### Task brief
Having located the line with "[111.81-112.21s]", print it and each remaining line exactly, stopping at the end of the material and omitting pictures.
---- Data
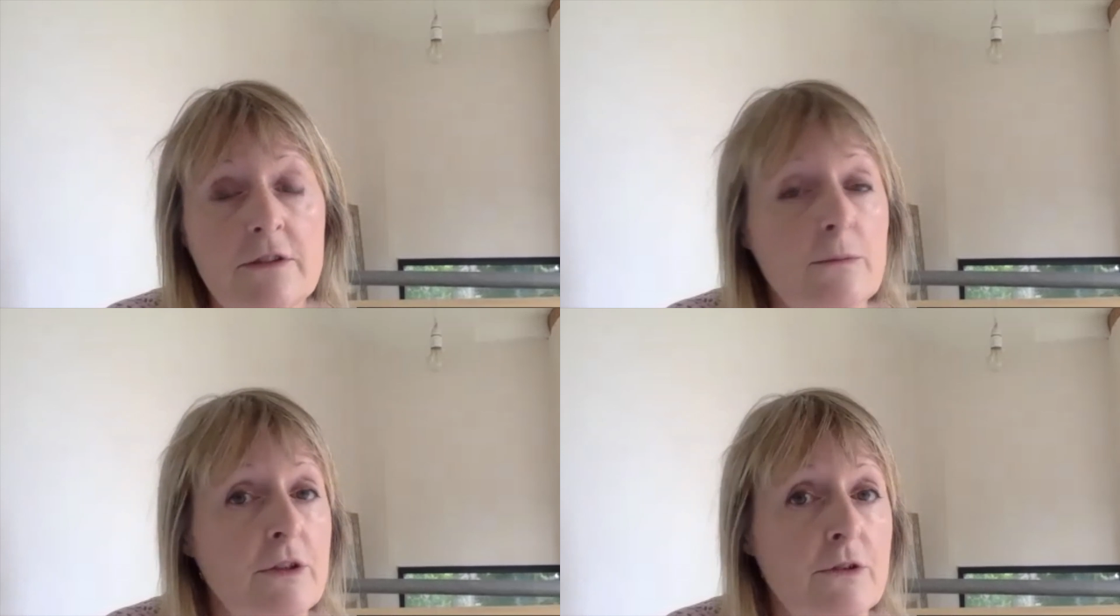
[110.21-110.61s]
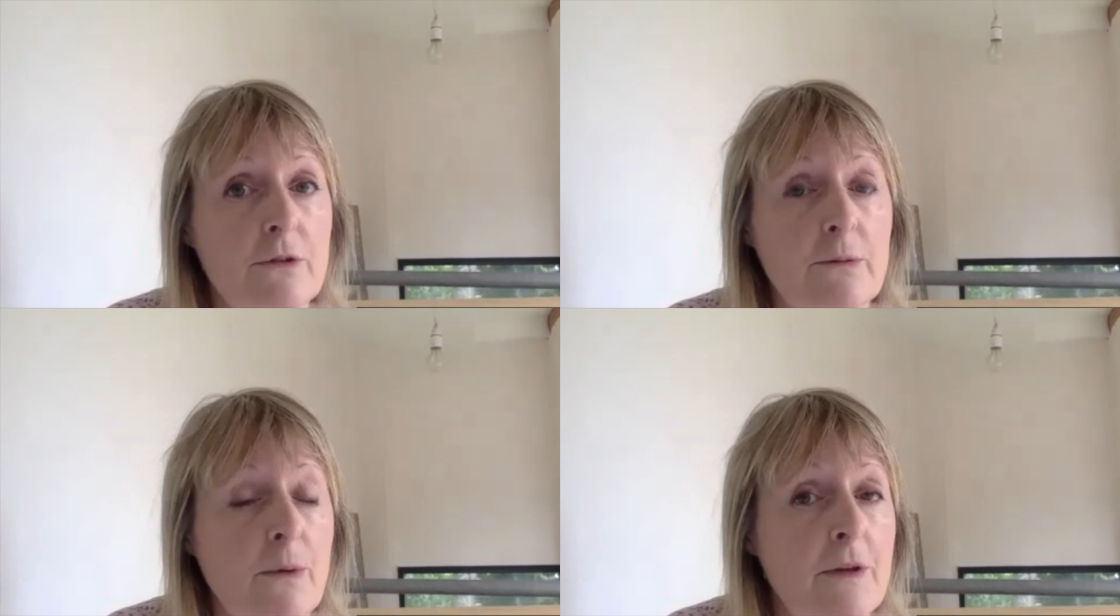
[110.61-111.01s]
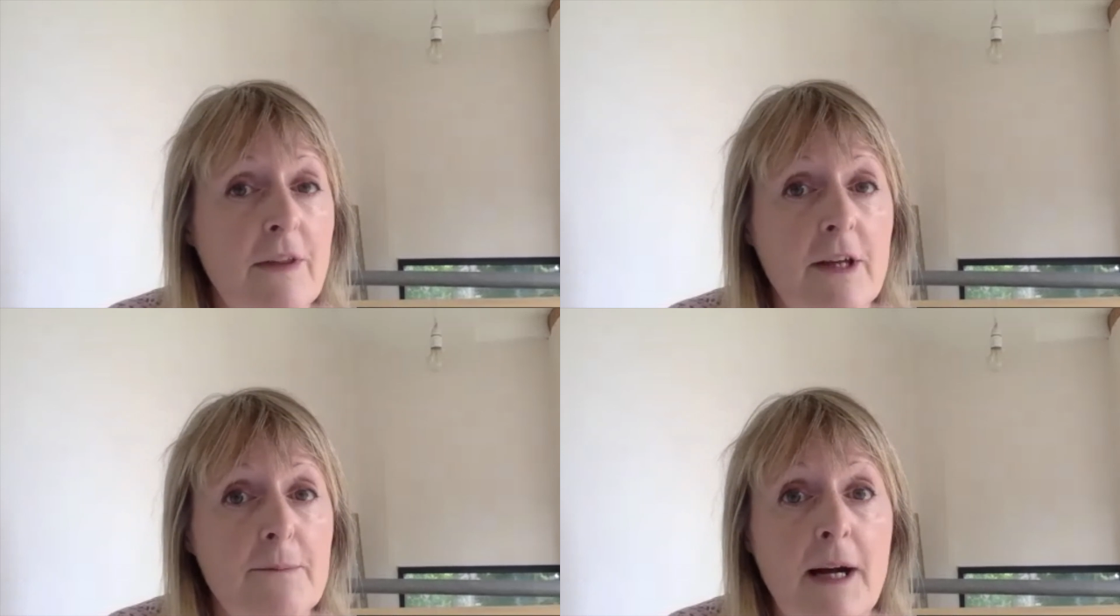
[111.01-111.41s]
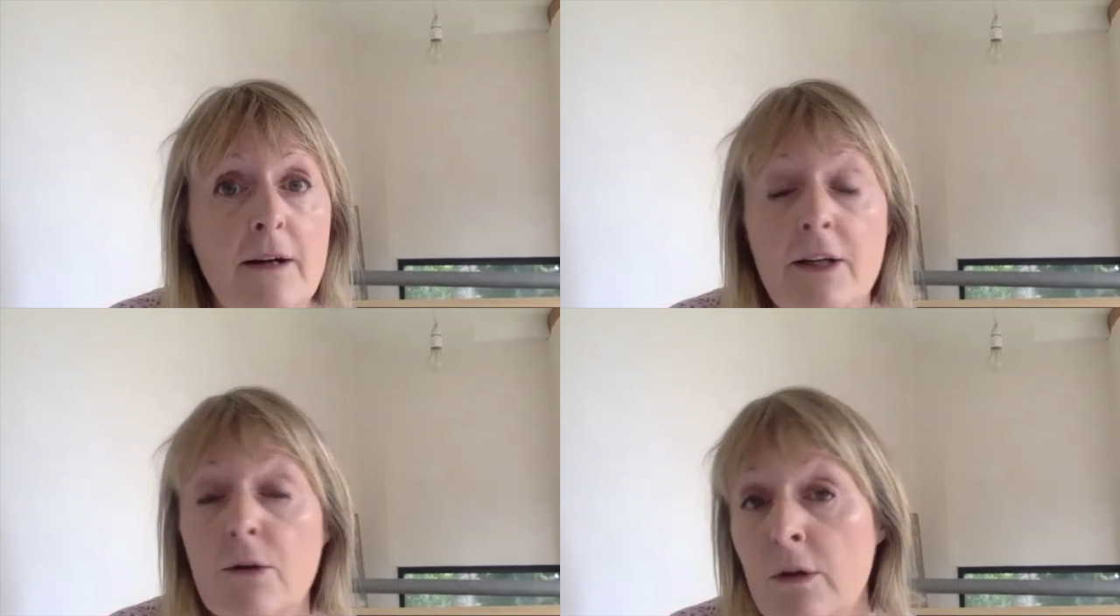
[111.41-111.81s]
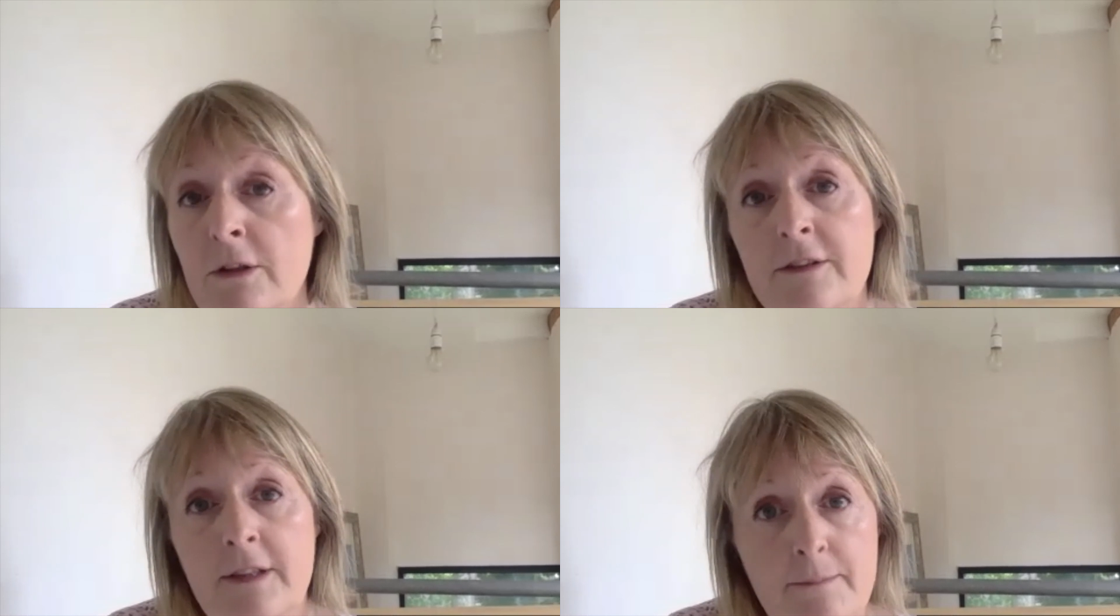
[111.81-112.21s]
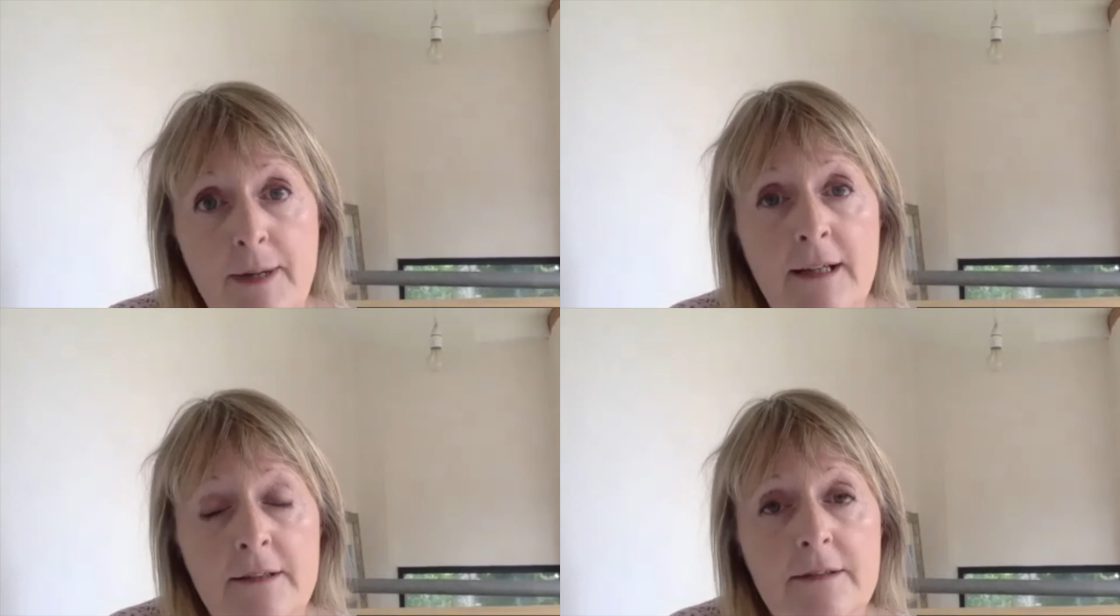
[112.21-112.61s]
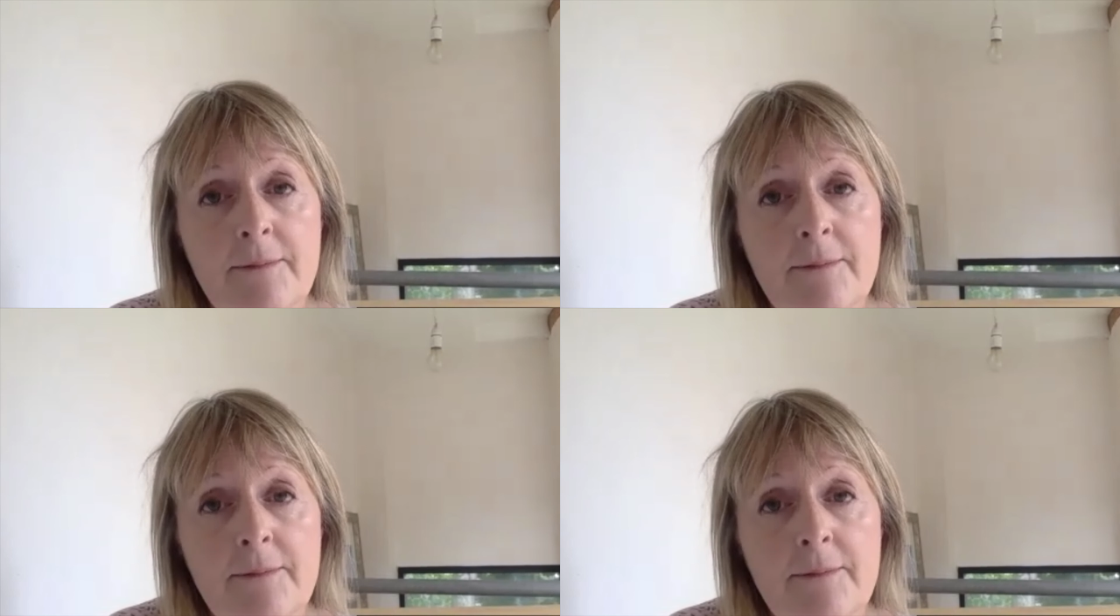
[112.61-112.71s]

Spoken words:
and we do it when we think about equality impacts.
--------
### Task response
[111.81-112.21s]
[112.21-112.61s]
[112.61-112.71s]

Spoken words:
and we do it when we think about equality impacts.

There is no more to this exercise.